Inflation is the silent killer of retirement plans. $60,000/year today buys what only ~$30,000 will buy in 30 years at 2.5% inflation. This calculator uses real (inflation-adjusted) returns implicitly when you use 7% as the assumed return — that's roughly the long-term real return of stocks. If you use 10% returns, you must inflate your spending number to keep the math honest.
A general rule: save 15-20% of gross income for retirement, including any employer 401(k) match. For someone earning $75,000 with a 3% employer match, that's about $937 to $1,250 per month from your own pocket. If you're behind, you'll need to save more — getting to a 25% savings rate in your 40s can make up for not starting in your 20s.
Yes, but you need significantly more because you'll have more years to fund AND fewer years to compound. The FIRE (Financial Independence, Retire Early) movement typically requires 25-33× annual expenses saved. To retire at 50 with $60K/year spending, you'd need ~$1.5-2M, and your money needs to last 35-45 years. Reduced expenses help more than increased savings at extreme early-retirement timelines.

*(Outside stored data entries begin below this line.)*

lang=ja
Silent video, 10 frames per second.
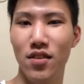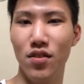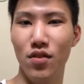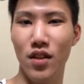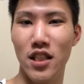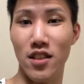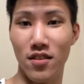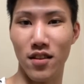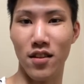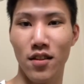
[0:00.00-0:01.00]
嬉しいです
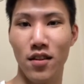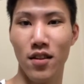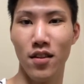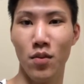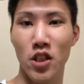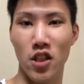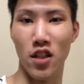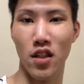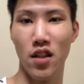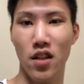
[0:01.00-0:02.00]
マジで
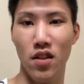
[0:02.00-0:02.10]
うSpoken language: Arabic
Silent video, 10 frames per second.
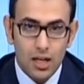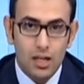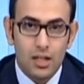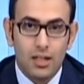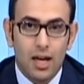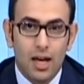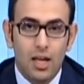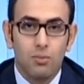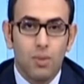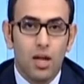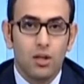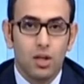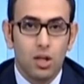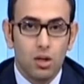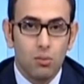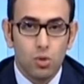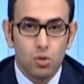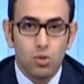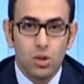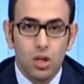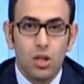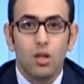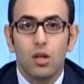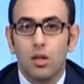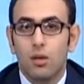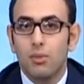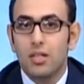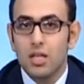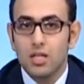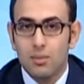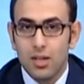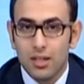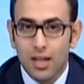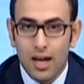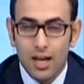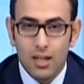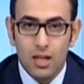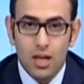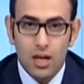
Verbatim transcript: الاتحاد بعض البنود اللي بتلزم الاتحاد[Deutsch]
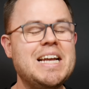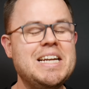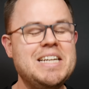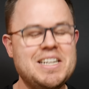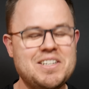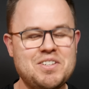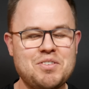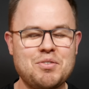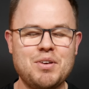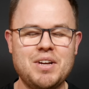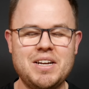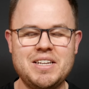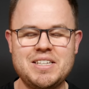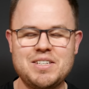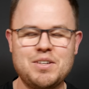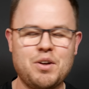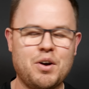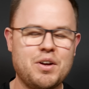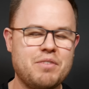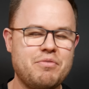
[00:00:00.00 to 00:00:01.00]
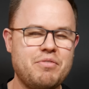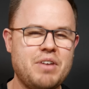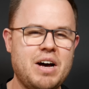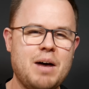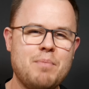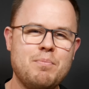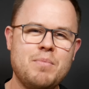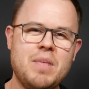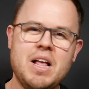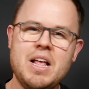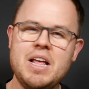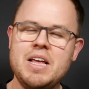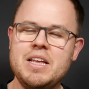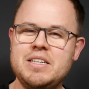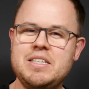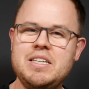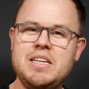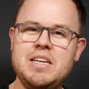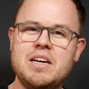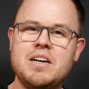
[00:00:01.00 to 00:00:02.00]
natürlich neue Farben,
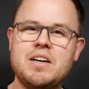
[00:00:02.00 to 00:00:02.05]
die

Most options: contribute more (catch-up contributions allowed at 50+: extra $7,500 to 401(k), extra $1,000 to IRA in 2026), work longer (every year working past 65 adds a year of savings AND removes a year of withdrawal — double impact), reduce expected expenses (downsize home, relocate to lower-cost area), or work part-time in retirement to delay drawdowns. Don't despair — small adjustments compound.
Generally: Roth wins if you'll be in a higher tax bracket in retirement than now (common for young high earners and those expecting growth), traditional wins if you'll be in a lower bracket later (common for late-career high earners). Diversifying with both gives you tax flexibility in retirement. If you can't decide, splitting 50/50 between Roth and traditional is reasonable.